- **Exercise**
Nothing but the records, repeated word for word and free of pictures, belongs in the answer.

- **Data extracts**
......

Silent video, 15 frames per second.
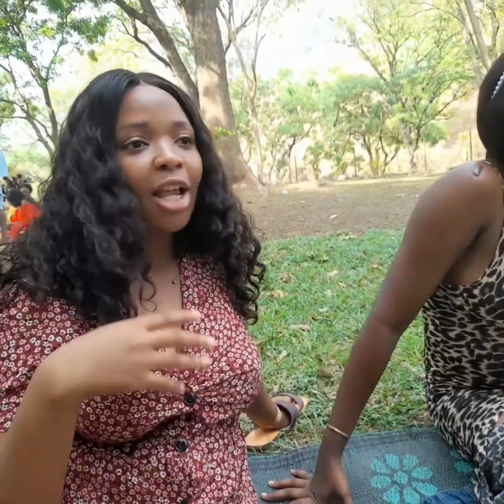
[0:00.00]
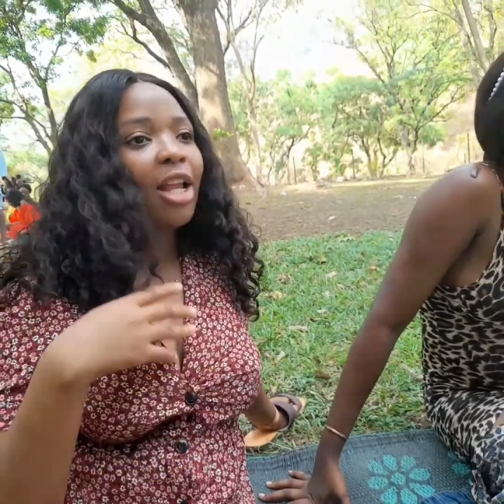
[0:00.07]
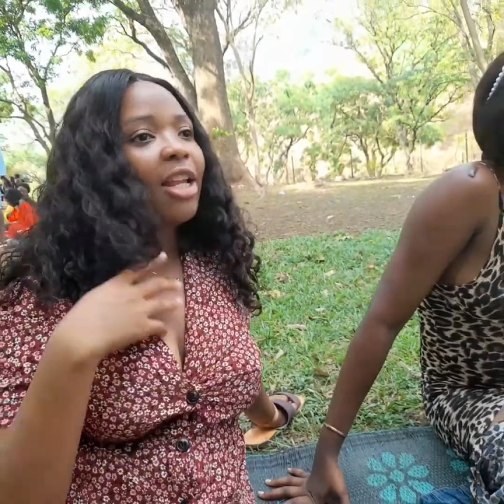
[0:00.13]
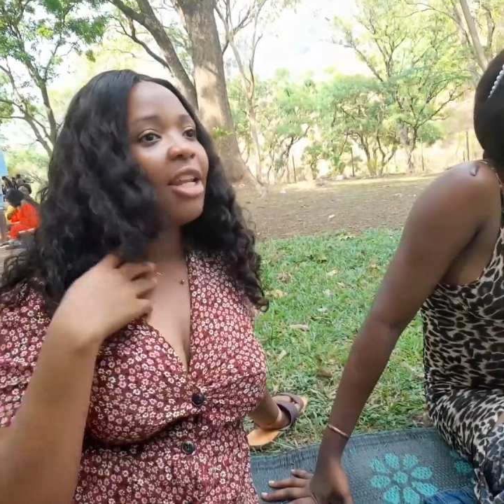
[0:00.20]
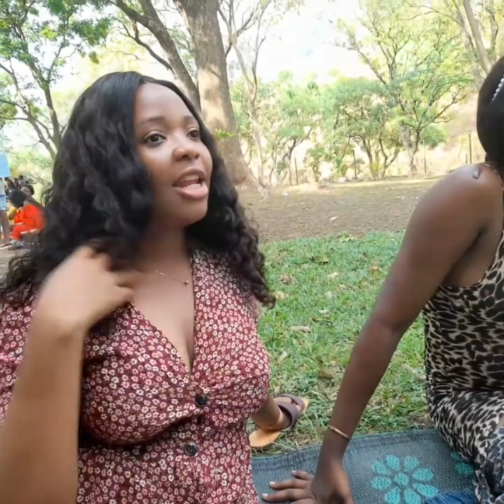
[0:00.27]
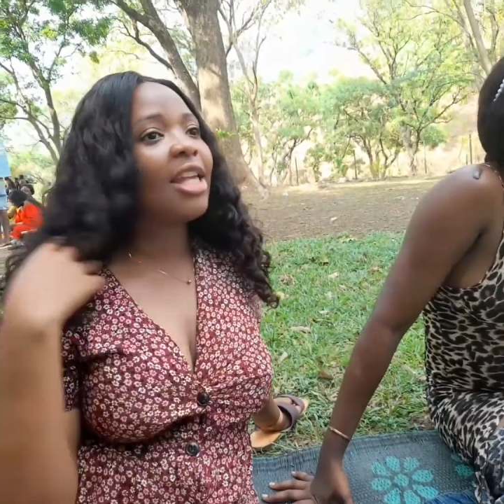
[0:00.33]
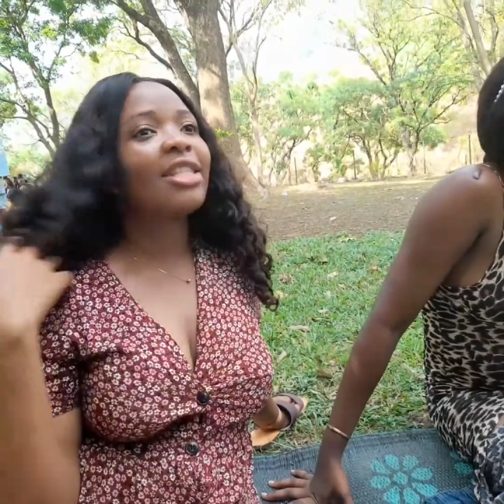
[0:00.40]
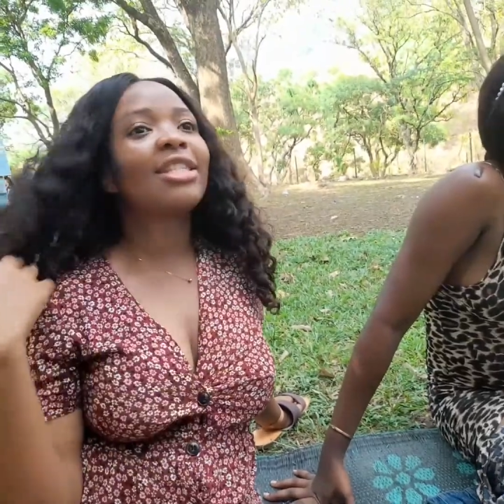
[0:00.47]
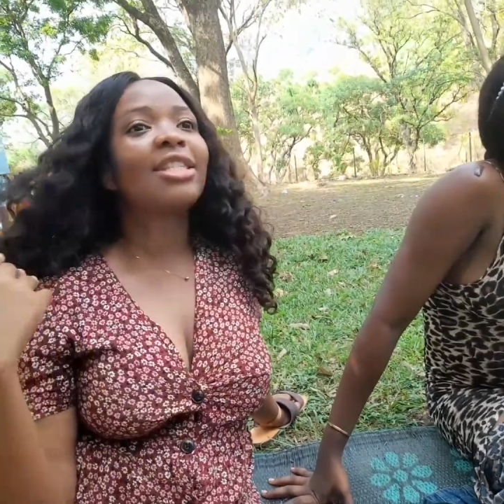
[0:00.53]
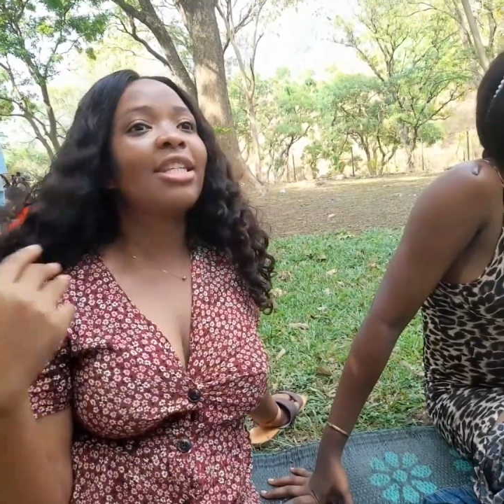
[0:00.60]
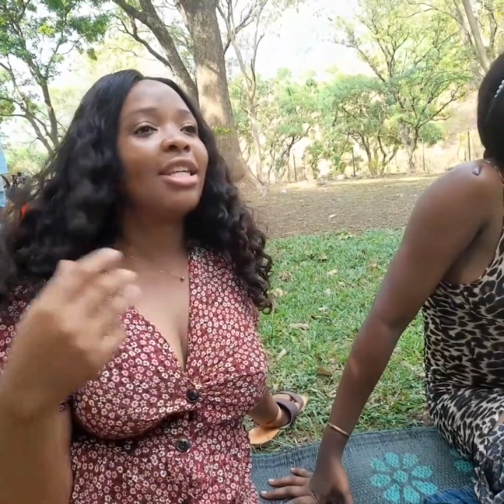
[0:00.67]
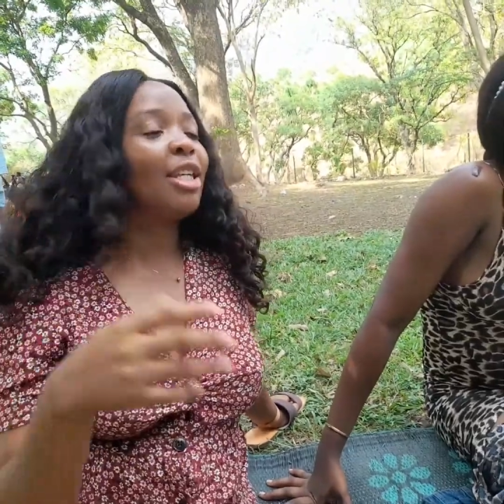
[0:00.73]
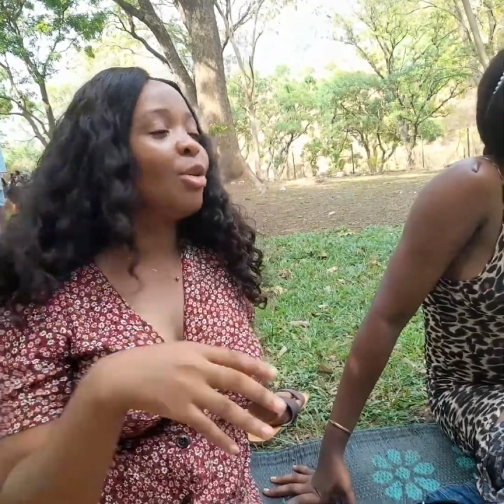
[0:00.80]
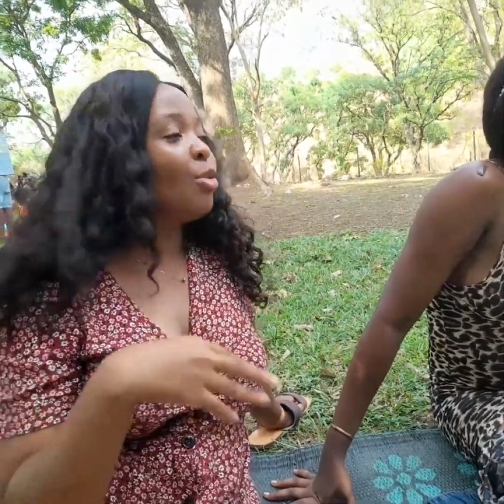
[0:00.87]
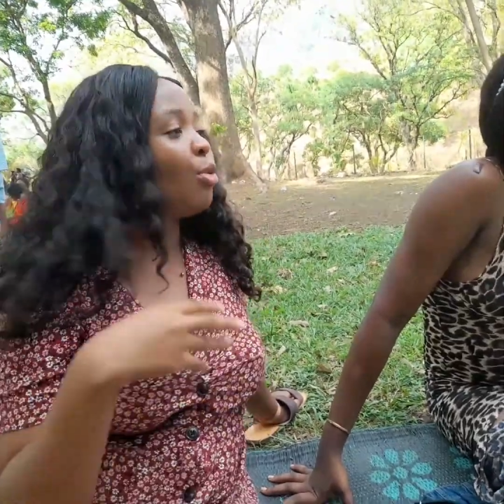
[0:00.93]
Let's
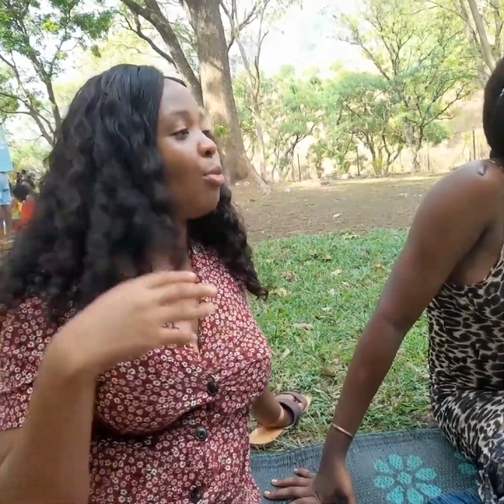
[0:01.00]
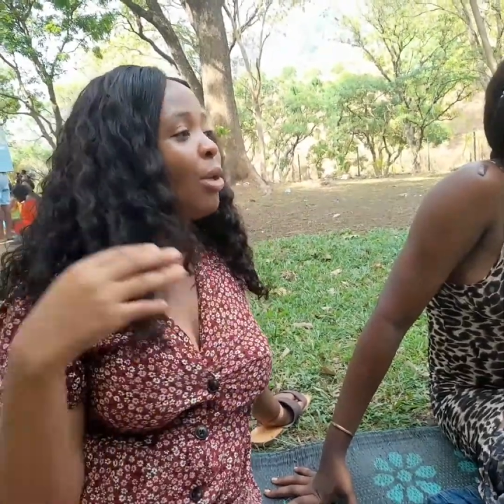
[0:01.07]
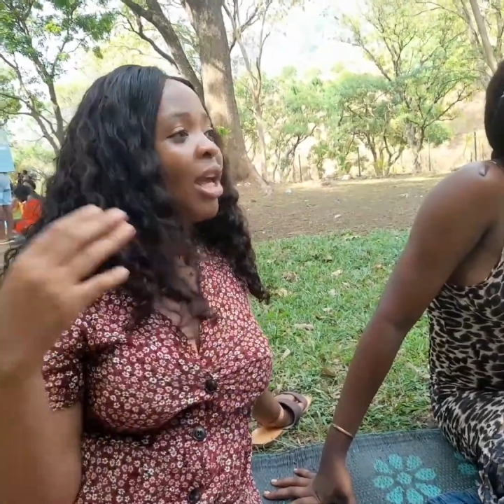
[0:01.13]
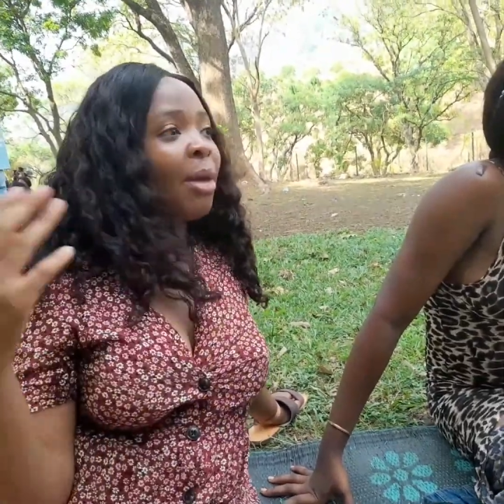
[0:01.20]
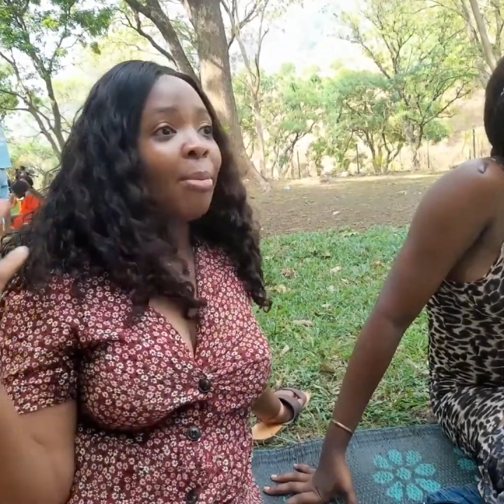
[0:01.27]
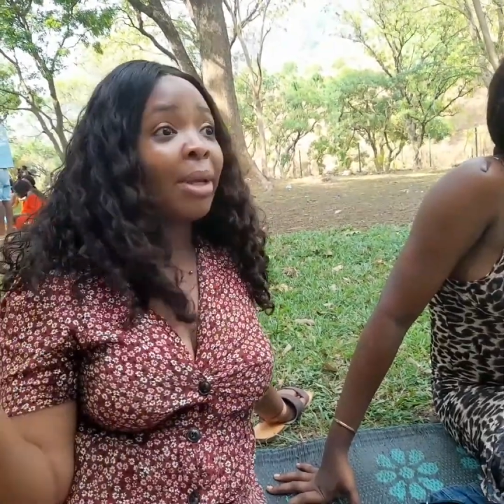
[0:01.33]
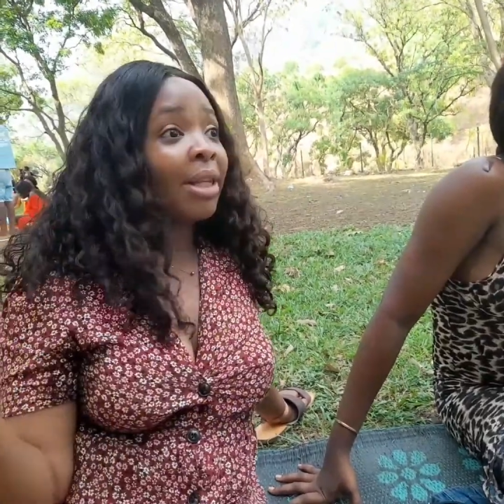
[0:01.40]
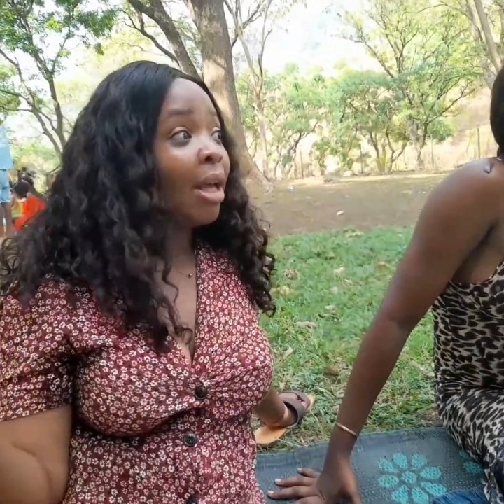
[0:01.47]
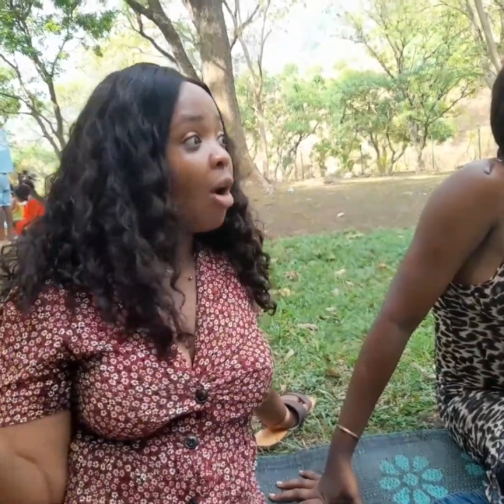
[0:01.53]
see, he will get better.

......

- **Response below**
Silent video, 15 frames per second.
[0:00.00]
[0:00.07]
[0:00.13]
[0:00.20]
[0:00.27]
[0:00.33]
[0:00.40]
[0:00.47]
[0:00.53]
[0:00.60]
[0:00.67]
[0:00.73]
[0:00.80]
[0:00.87]
[0:00.93]
Let's
[0:01.00]
[0:01.07]
[0:01.13]
[0:01.20]
[0:01.27]
[0:01.33]
[0:01.40]
[0:01.47]
[0:01.53]
see, he will get better.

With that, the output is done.